(Records excerpted from a collection)
--- START ---
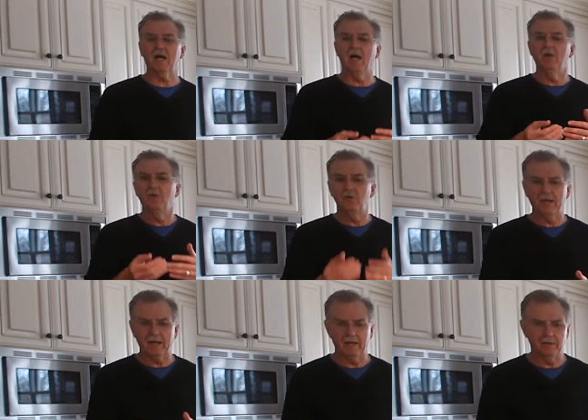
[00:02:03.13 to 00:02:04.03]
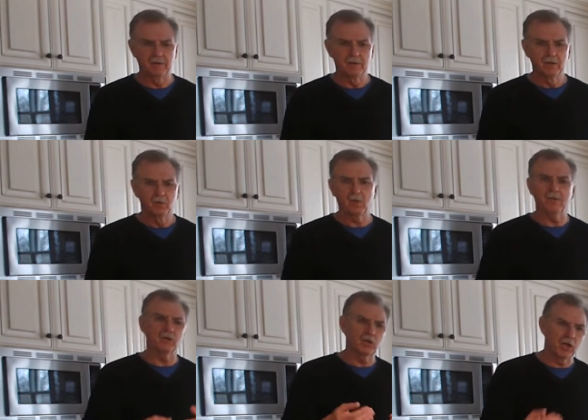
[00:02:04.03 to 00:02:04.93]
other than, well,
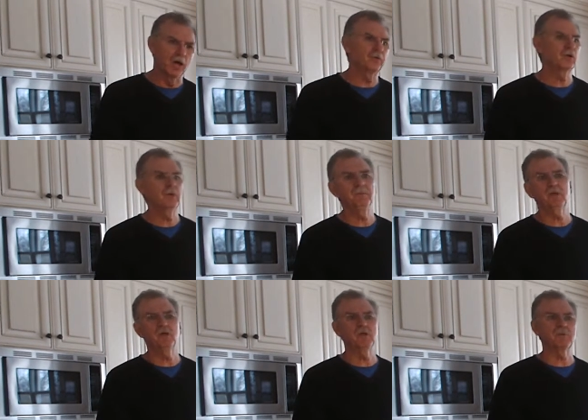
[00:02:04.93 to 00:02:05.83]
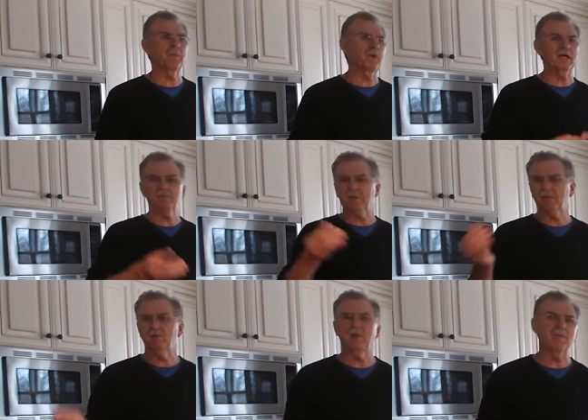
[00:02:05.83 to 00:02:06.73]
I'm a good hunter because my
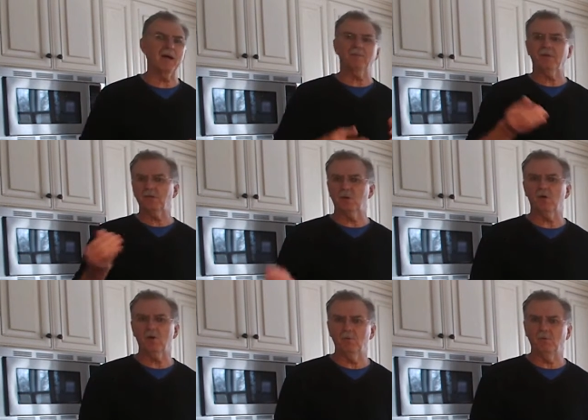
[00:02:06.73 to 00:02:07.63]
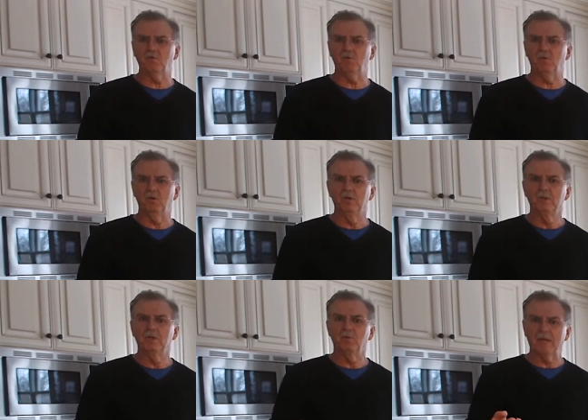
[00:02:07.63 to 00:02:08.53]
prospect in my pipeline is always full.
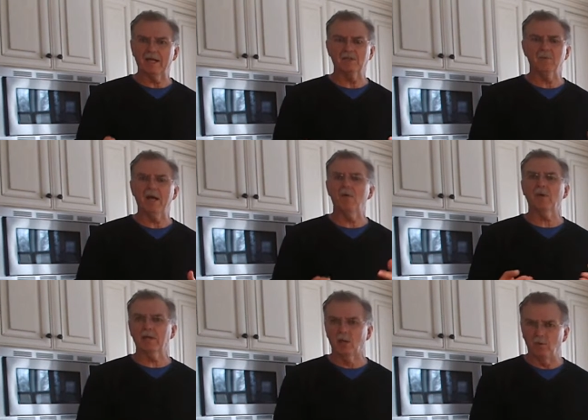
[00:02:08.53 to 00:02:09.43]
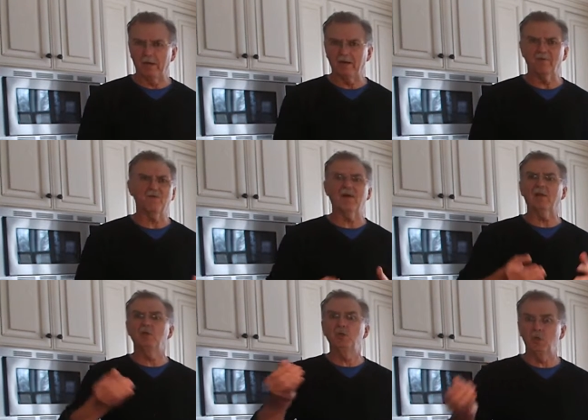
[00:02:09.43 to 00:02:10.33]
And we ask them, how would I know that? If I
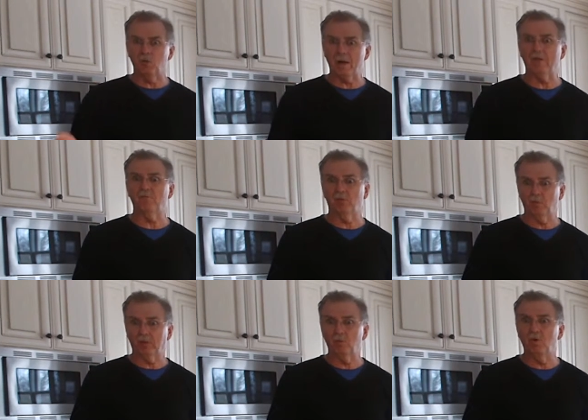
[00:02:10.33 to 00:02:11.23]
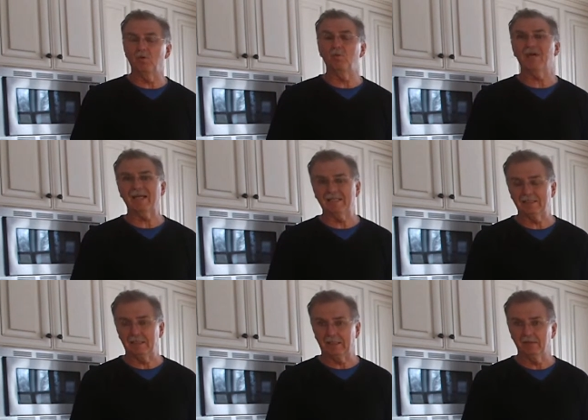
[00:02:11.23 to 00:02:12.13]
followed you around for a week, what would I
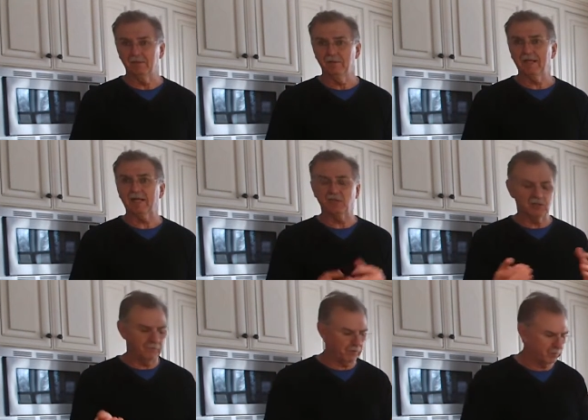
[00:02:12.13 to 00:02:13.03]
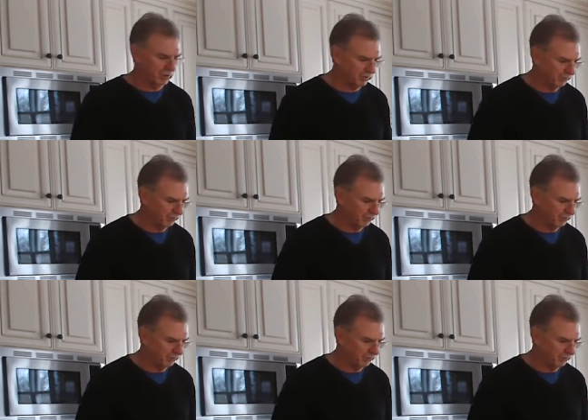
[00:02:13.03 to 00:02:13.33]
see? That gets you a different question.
--- END ---
--- START ---
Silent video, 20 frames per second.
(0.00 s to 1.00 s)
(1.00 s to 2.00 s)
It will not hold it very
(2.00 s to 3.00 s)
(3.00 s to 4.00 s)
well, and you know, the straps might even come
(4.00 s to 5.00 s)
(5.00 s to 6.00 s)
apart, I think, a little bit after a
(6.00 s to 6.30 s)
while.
--- END ---
ASSIGNMENT – Reproduce, word for word, only the lines in the records above from the line with "[00:02:04.03 to 00:02:04.93]" through the line with "[00:02:08.53 to 00:02:09.43]", including both ends; omit the pictures.

SOLUTION TO THE PROBLEM –
[00:02:04.03 to 00:02:04.93]
other than, well,
[00:02:04.93 to 00:02:05.83]
[00:02:05.83 to 00:02:06.73]
I'm a good hunter because my
[00:02:06.73 to 00:02:07.63]
[00:02:07.63 to 00:02:08.53]
prospect in my pipeline is always full.
[00:02:08.53 to 00:02:09.43]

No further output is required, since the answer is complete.